▸ Description of the task
Whenever the word "frames" turns up in a line below, that line should be copied.

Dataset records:
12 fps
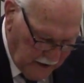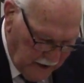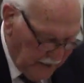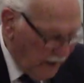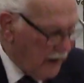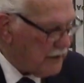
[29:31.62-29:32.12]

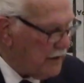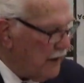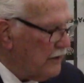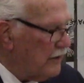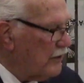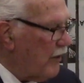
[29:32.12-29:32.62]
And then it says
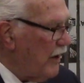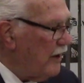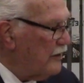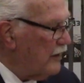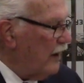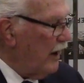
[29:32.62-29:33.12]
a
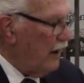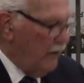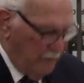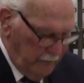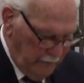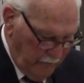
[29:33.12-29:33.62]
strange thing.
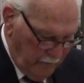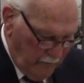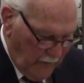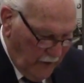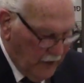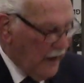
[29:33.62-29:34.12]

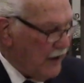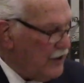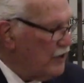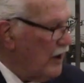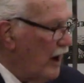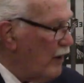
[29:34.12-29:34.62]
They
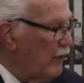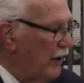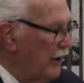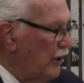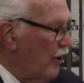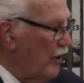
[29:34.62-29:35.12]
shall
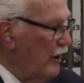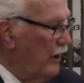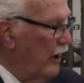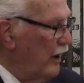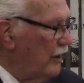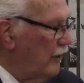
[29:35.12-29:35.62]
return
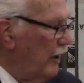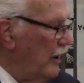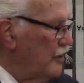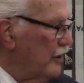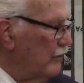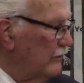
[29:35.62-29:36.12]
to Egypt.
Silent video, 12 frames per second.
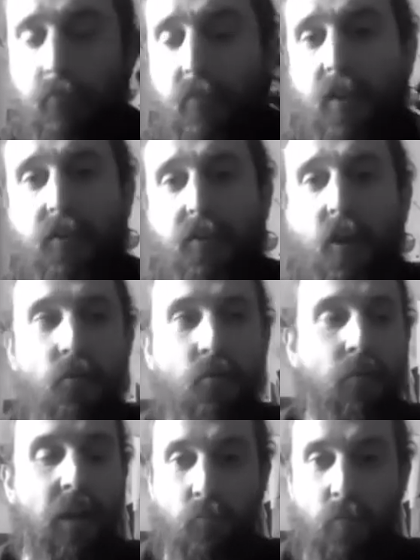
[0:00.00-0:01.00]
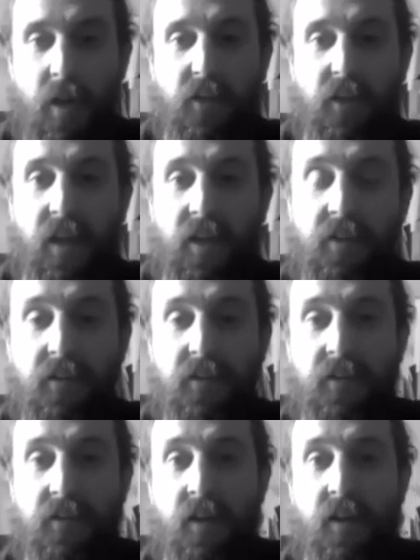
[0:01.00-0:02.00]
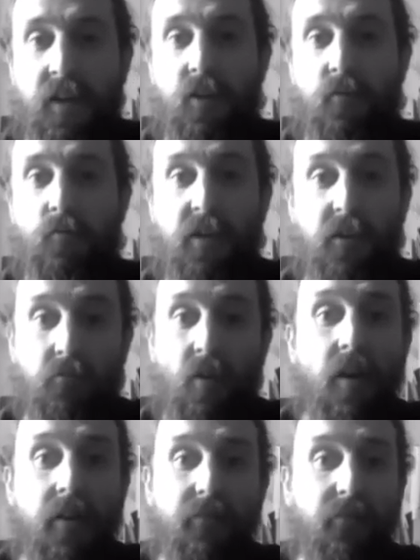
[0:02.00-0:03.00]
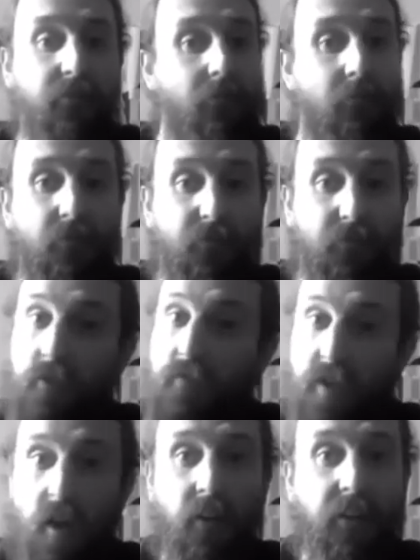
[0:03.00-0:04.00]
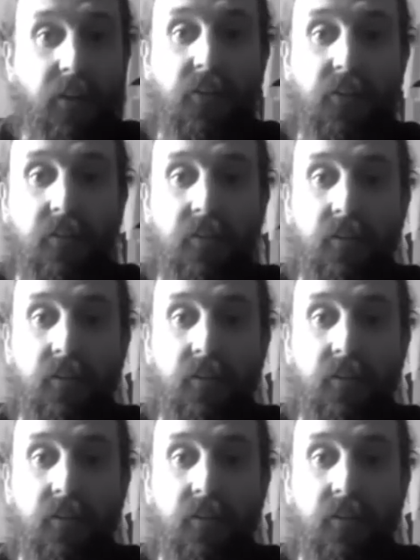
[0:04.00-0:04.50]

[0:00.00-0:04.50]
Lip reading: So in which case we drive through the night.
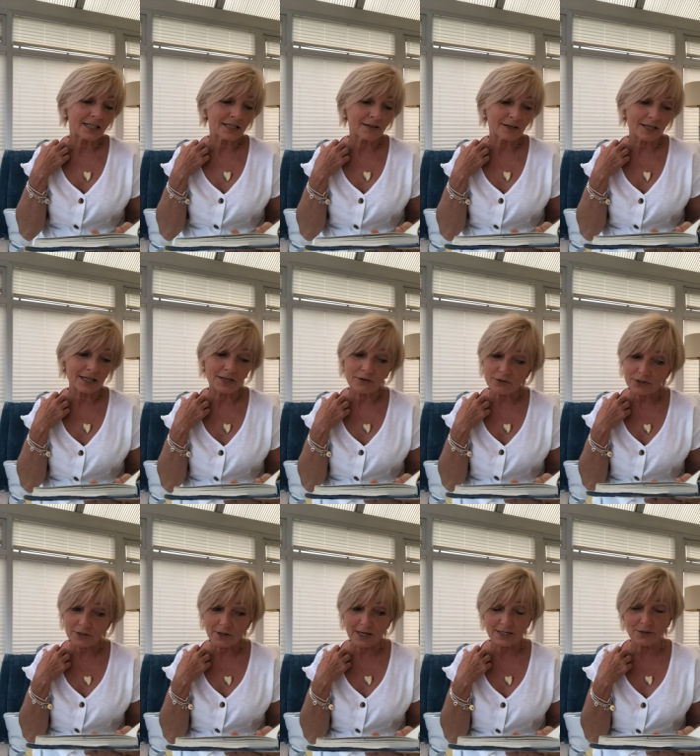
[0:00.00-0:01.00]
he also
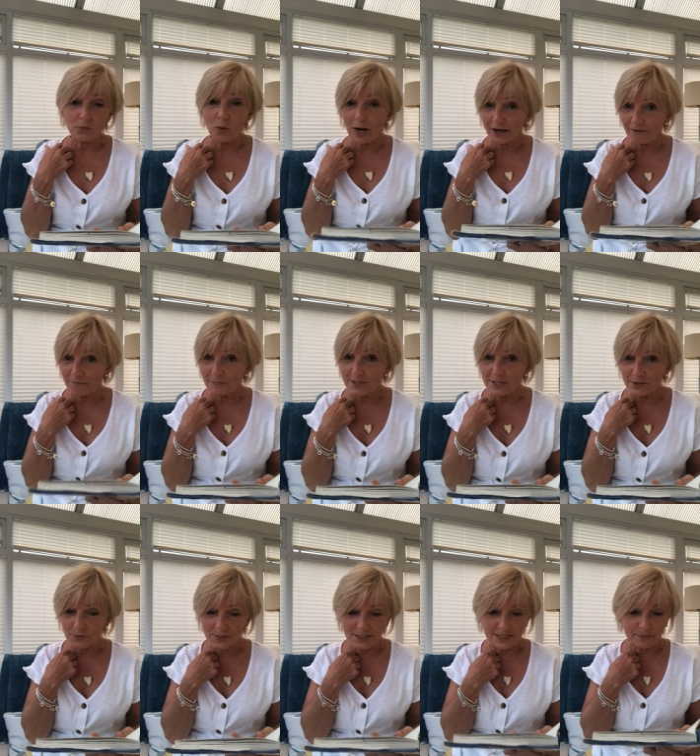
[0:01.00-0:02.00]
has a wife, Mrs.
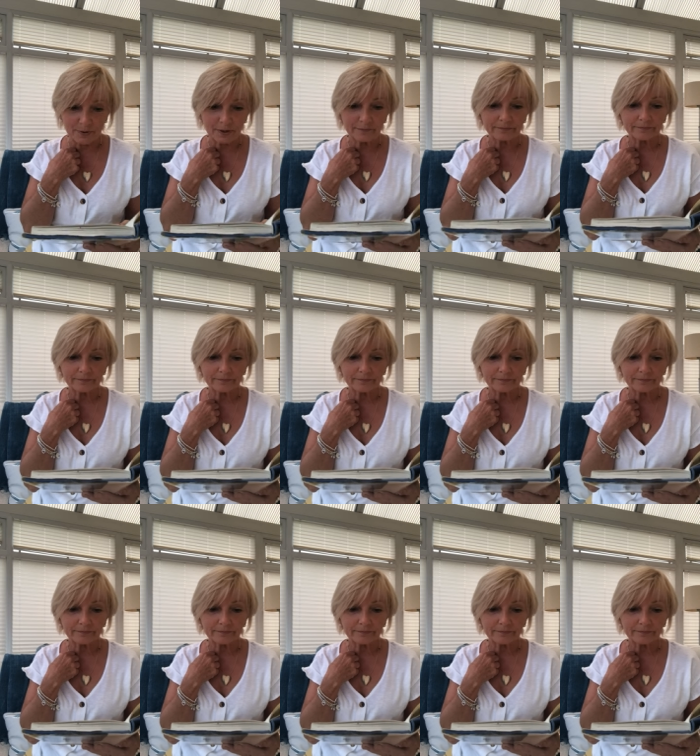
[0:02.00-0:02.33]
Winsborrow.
...
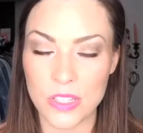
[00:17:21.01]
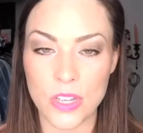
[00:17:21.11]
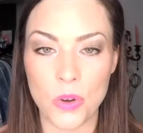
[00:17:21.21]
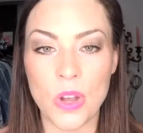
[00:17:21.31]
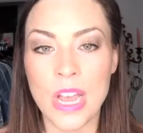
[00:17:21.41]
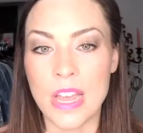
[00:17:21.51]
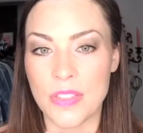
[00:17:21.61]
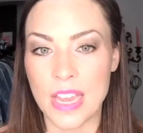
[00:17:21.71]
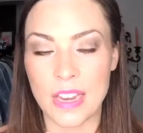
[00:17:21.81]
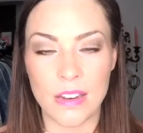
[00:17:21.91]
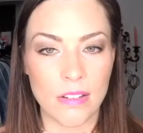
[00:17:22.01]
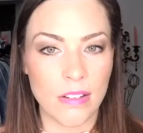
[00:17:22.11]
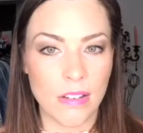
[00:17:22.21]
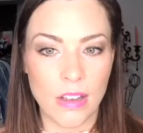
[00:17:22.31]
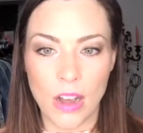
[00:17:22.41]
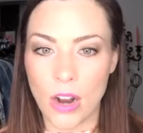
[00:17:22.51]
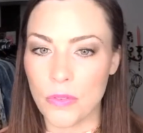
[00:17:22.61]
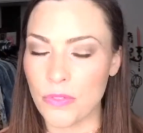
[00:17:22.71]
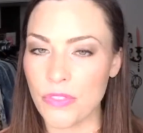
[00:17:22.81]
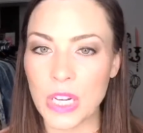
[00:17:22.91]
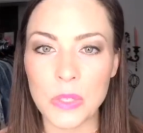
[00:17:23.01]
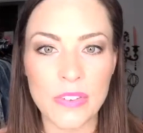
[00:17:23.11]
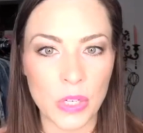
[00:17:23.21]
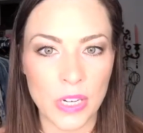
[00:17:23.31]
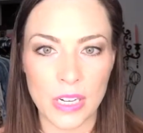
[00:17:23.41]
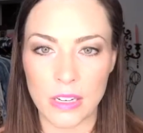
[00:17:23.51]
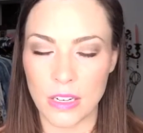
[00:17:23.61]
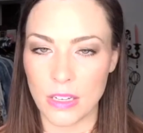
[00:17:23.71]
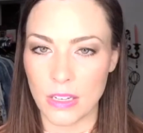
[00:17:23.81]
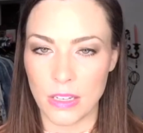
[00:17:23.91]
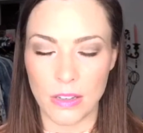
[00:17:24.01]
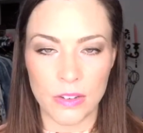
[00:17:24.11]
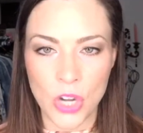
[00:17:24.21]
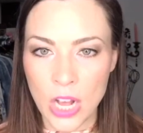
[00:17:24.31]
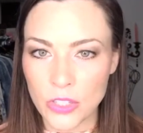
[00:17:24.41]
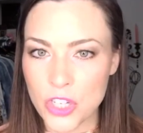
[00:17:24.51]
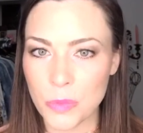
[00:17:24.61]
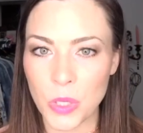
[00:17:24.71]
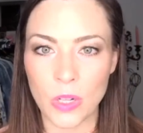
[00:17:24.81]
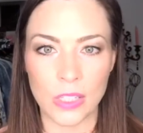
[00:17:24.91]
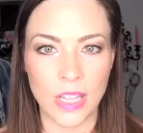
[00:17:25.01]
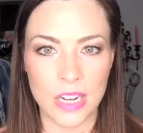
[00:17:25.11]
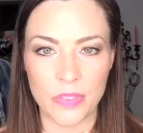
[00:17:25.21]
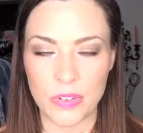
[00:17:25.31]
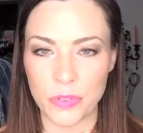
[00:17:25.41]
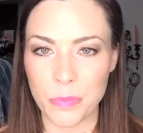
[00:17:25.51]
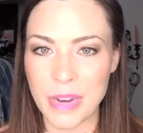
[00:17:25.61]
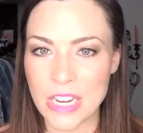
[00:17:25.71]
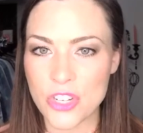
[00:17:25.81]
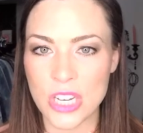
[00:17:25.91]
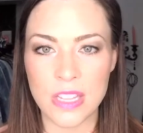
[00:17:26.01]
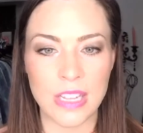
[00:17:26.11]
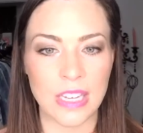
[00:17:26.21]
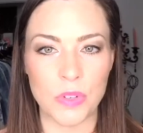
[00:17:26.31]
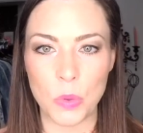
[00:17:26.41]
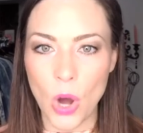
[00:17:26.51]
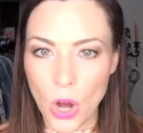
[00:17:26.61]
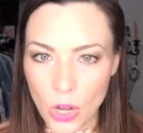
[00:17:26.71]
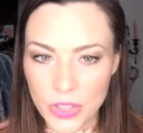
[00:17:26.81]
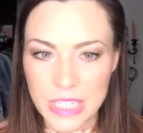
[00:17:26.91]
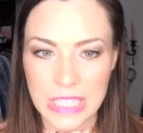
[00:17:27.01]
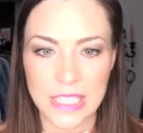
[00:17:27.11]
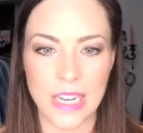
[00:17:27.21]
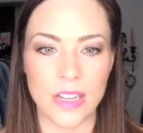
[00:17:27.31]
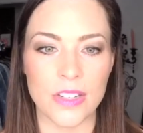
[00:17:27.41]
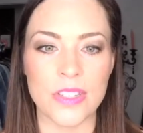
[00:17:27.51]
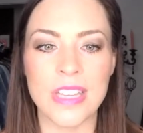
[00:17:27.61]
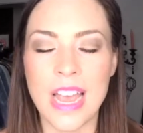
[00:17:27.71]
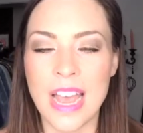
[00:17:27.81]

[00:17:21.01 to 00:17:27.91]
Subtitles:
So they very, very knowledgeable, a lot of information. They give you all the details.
==
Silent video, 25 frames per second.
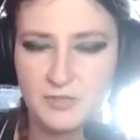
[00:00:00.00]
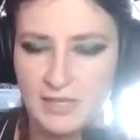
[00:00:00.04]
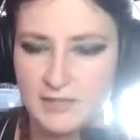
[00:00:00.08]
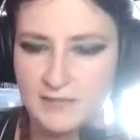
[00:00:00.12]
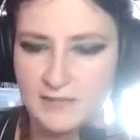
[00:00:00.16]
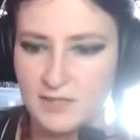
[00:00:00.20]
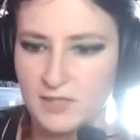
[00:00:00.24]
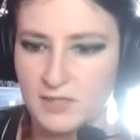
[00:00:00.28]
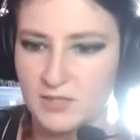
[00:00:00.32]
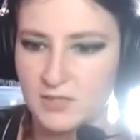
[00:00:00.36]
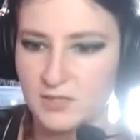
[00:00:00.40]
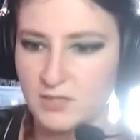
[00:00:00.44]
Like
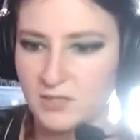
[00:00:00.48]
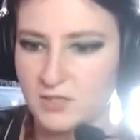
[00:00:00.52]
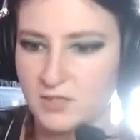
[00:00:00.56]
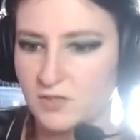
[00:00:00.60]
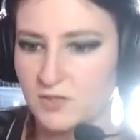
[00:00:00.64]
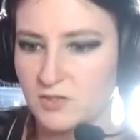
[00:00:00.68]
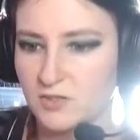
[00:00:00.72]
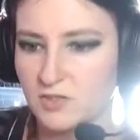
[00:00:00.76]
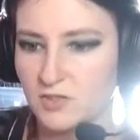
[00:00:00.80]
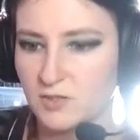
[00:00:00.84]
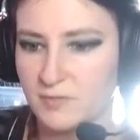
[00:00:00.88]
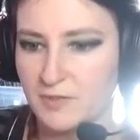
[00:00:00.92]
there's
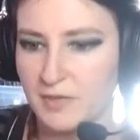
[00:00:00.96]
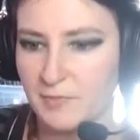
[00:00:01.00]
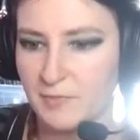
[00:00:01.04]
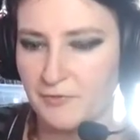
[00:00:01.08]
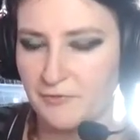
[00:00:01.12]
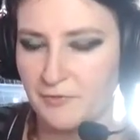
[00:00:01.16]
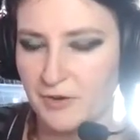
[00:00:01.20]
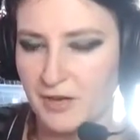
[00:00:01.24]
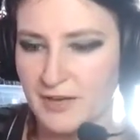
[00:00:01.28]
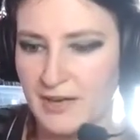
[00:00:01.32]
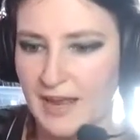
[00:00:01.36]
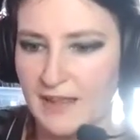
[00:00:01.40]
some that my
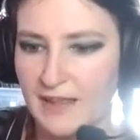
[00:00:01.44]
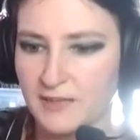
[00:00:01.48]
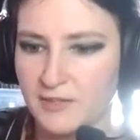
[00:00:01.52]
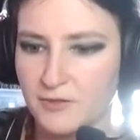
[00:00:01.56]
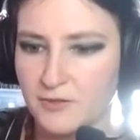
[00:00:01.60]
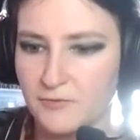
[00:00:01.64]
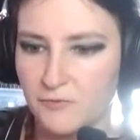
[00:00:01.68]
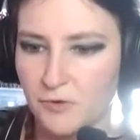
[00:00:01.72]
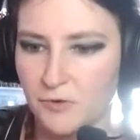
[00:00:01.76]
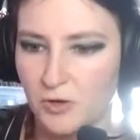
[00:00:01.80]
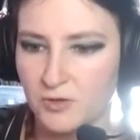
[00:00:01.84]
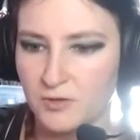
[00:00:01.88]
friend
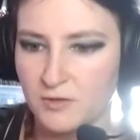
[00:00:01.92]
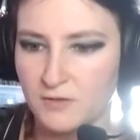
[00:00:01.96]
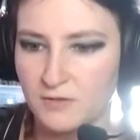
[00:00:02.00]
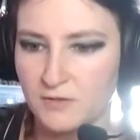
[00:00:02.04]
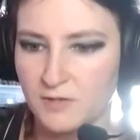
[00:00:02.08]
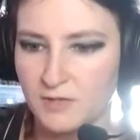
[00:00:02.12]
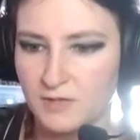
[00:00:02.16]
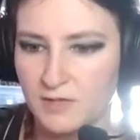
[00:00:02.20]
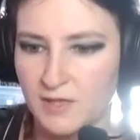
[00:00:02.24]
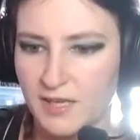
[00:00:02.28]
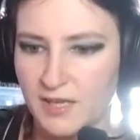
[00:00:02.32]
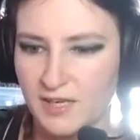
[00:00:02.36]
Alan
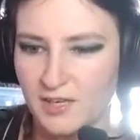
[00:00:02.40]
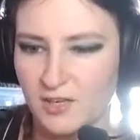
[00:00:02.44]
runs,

▸ Written response
Silent video, 12 frames per second.
Silent video, 25 frames per second.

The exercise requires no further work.